## WHAT YOU WILL DO
Check each line of the material. Copy those containing "frames".

## INFORMATION
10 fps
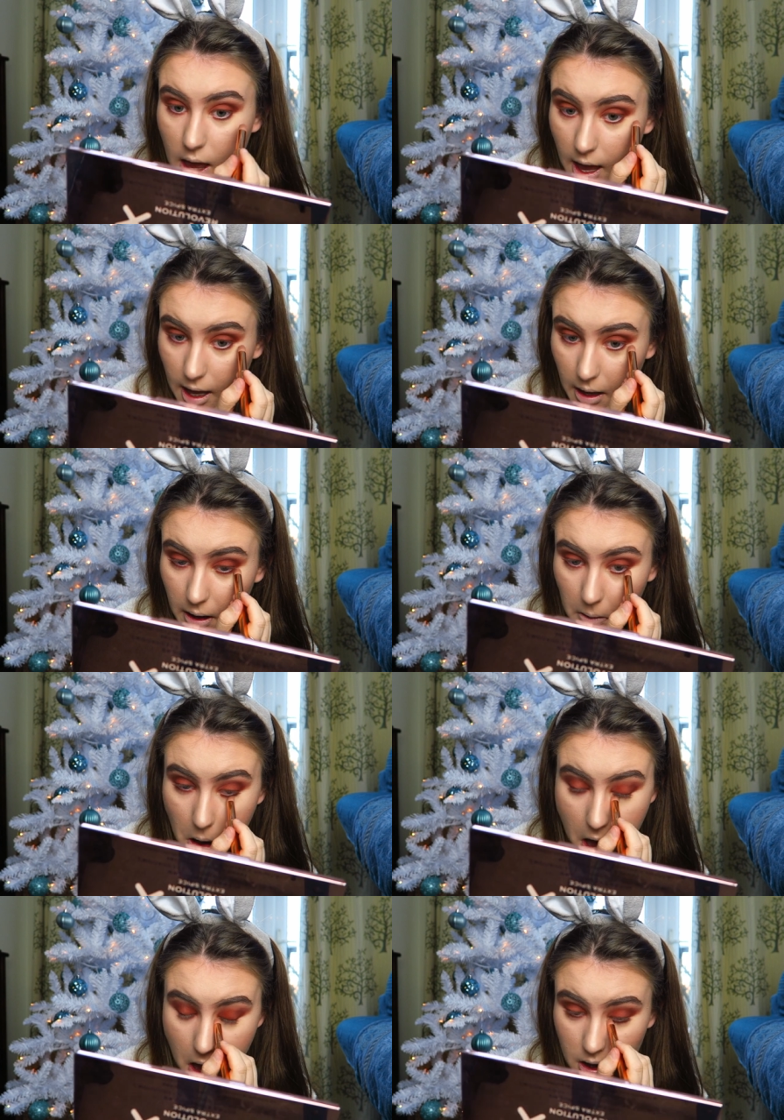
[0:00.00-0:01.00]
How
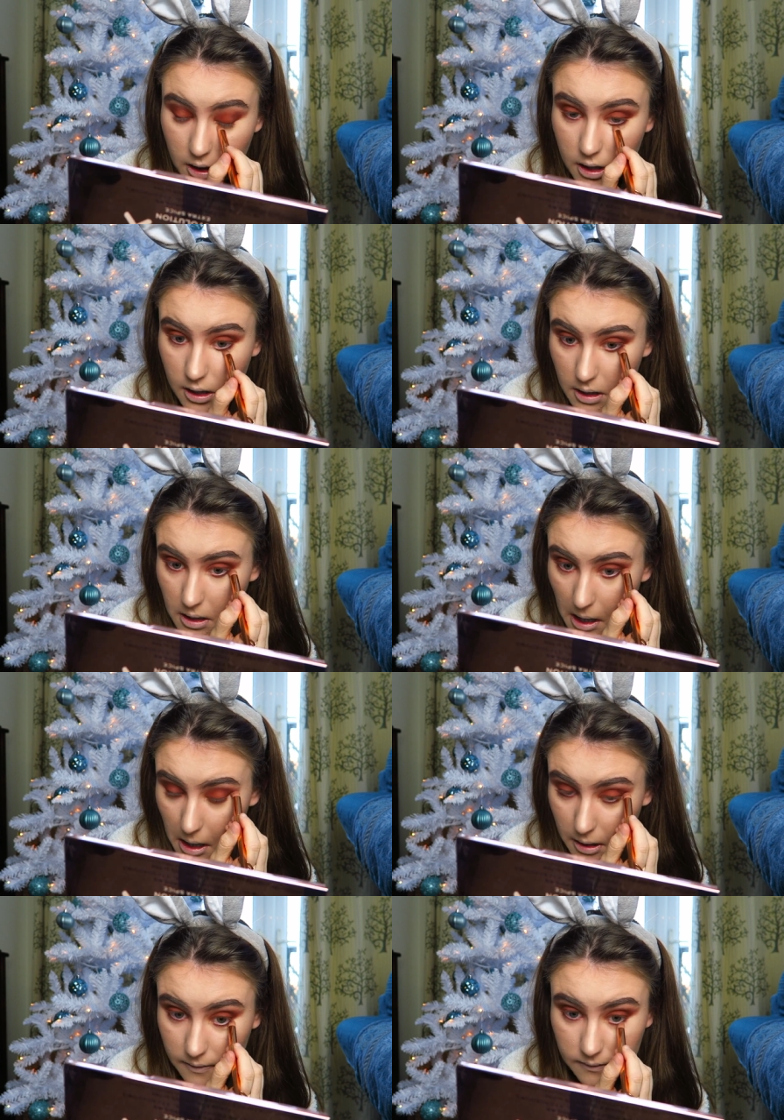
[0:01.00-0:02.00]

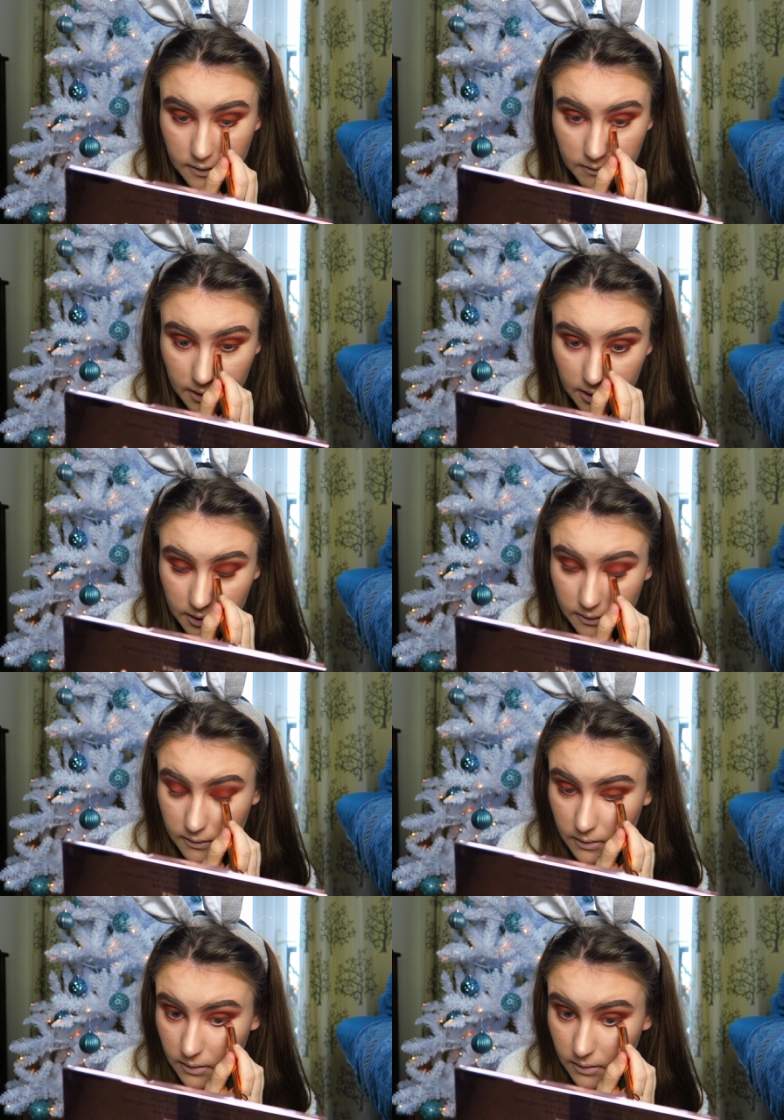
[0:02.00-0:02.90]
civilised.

---

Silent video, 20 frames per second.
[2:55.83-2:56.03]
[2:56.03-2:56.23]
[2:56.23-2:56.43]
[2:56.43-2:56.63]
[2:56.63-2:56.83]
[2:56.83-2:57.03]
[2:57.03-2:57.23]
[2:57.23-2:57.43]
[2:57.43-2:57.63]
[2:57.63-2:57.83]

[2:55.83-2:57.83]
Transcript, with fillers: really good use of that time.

---

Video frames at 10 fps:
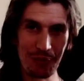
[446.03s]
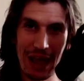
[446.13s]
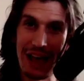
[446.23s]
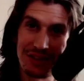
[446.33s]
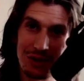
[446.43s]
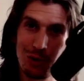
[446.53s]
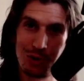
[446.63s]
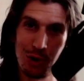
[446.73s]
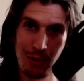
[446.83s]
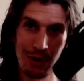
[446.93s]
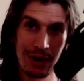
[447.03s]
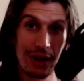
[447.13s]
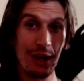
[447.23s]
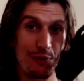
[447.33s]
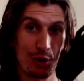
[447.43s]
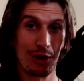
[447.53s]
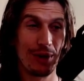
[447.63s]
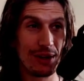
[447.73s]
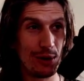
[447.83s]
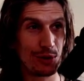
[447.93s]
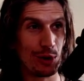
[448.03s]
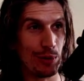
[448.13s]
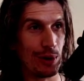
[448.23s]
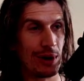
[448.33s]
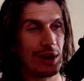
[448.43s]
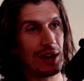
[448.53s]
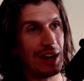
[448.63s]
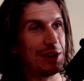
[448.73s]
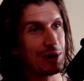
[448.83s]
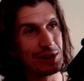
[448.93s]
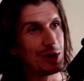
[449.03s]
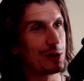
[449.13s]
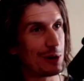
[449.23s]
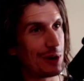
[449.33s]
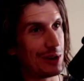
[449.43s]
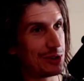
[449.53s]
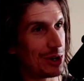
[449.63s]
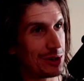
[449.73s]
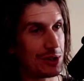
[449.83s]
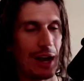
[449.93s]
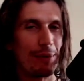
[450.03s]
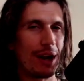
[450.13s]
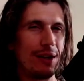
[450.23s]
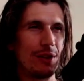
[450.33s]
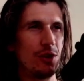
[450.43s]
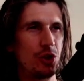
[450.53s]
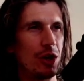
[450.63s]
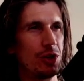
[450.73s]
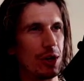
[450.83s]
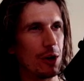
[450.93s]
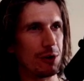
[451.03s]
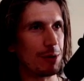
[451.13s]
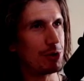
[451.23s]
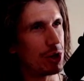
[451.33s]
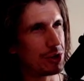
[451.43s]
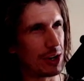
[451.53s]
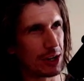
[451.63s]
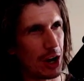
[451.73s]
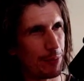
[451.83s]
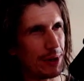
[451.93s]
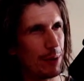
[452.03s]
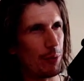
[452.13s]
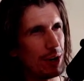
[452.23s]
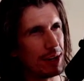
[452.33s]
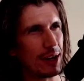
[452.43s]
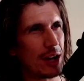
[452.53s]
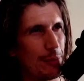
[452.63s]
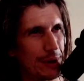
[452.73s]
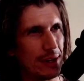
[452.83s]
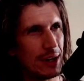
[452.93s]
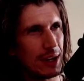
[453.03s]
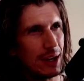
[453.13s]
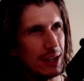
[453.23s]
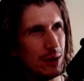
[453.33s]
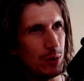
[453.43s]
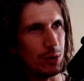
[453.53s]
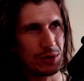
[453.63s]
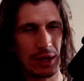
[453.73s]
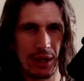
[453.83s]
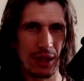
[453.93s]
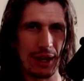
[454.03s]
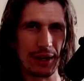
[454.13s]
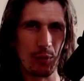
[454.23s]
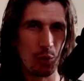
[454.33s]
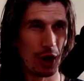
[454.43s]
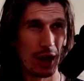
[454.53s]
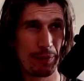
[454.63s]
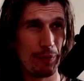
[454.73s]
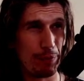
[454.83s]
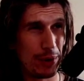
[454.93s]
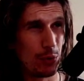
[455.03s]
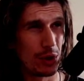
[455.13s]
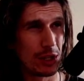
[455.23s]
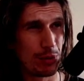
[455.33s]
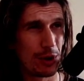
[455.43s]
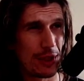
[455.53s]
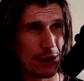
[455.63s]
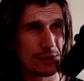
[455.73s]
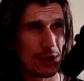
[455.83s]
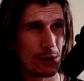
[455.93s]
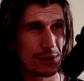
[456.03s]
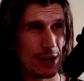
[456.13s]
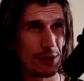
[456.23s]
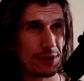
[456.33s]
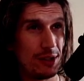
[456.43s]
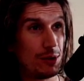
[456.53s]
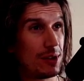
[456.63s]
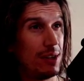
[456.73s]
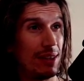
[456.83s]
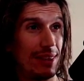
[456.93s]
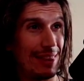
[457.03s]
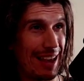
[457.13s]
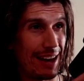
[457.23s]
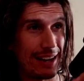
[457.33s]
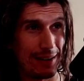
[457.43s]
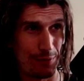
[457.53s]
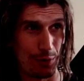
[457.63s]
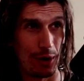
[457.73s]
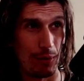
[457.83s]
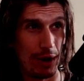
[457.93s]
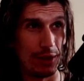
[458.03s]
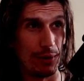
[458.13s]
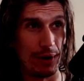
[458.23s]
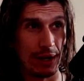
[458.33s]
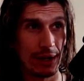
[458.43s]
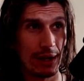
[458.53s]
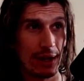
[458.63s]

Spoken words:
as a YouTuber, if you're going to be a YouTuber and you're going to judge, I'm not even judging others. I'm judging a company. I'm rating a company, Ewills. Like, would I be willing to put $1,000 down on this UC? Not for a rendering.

## YOUR SOLUTION
Silent video, 20 frames per second.
Video frames at 10 fps:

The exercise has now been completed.